▶ _Task brief_:
Reproduce the listing below exactly, except for its pictures.

>>>>

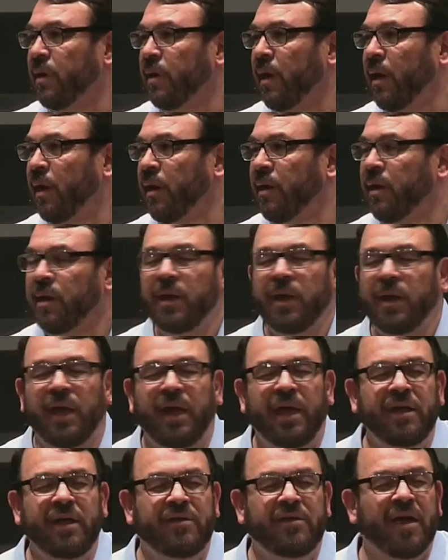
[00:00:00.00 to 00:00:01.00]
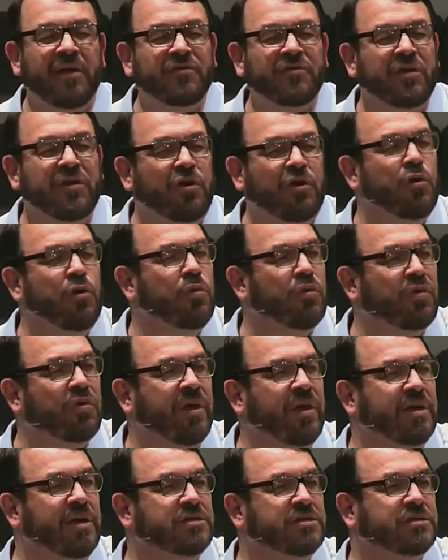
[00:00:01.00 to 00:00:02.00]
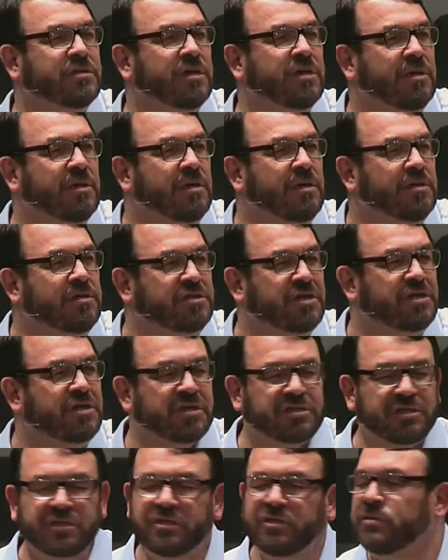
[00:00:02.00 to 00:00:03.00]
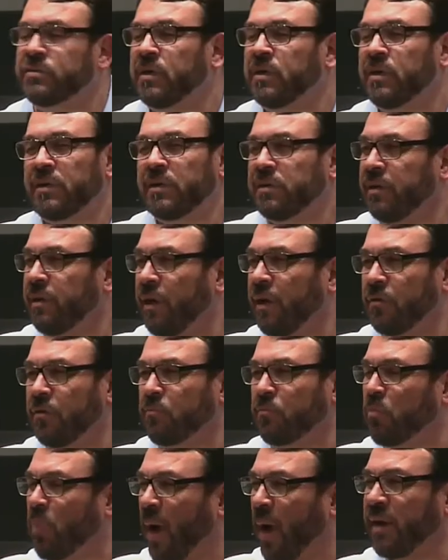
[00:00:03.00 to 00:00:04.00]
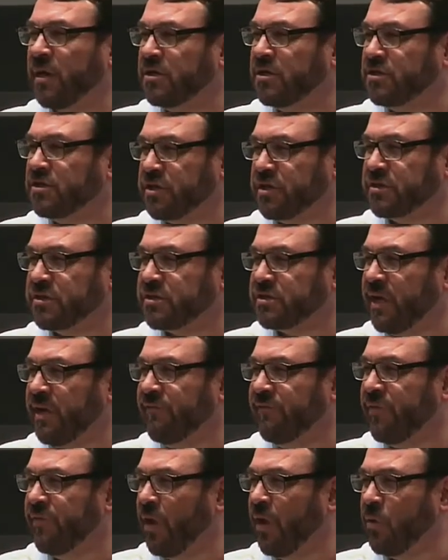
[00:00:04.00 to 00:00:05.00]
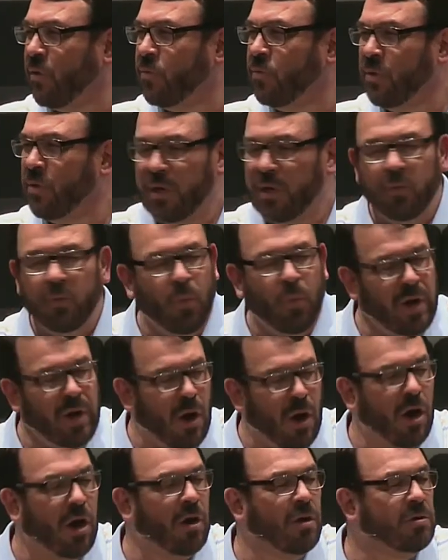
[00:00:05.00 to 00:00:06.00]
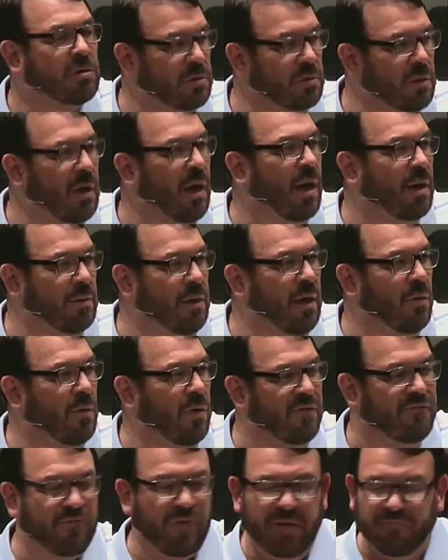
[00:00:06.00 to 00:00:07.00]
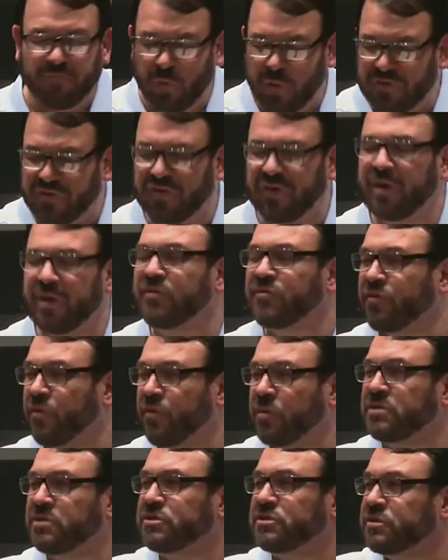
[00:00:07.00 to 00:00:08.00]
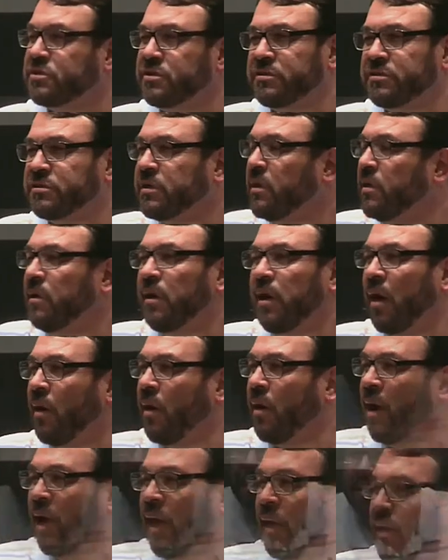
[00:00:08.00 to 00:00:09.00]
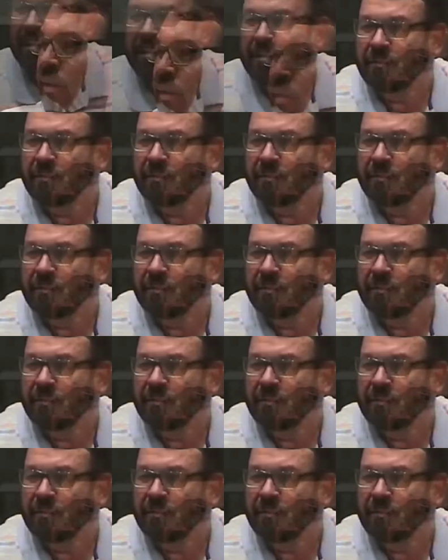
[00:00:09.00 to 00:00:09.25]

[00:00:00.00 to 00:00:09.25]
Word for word: And He doesn't do things just to, you know, punish us, even though we are, you know, if we sin as Christians, all right,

<<<<

▶ _Answer area_:
[00:00:00.00 to 00:00:01.00]
[00:00:01.00 to 00:00:02.00]
[00:00:02.00 to 00:00:03.00]
[00:00:03.00 to 00:00:04.00]
[00:00:04.00 to 00:00:05.00]
[00:00:05.00 to 00:00:06.00]
[00:00:06.00 to 00:00:07.00]
[00:00:07.00 to 00:00:08.00]
[00:00:08.00 to 00:00:09.00]
[00:00:09.00 to 00:00:09.25]

[00:00:00.00 to 00:00:09.25]
Word for word: And He doesn't do things just to, you know, punish us, even though we are, you know, if we sin as Christians, all right,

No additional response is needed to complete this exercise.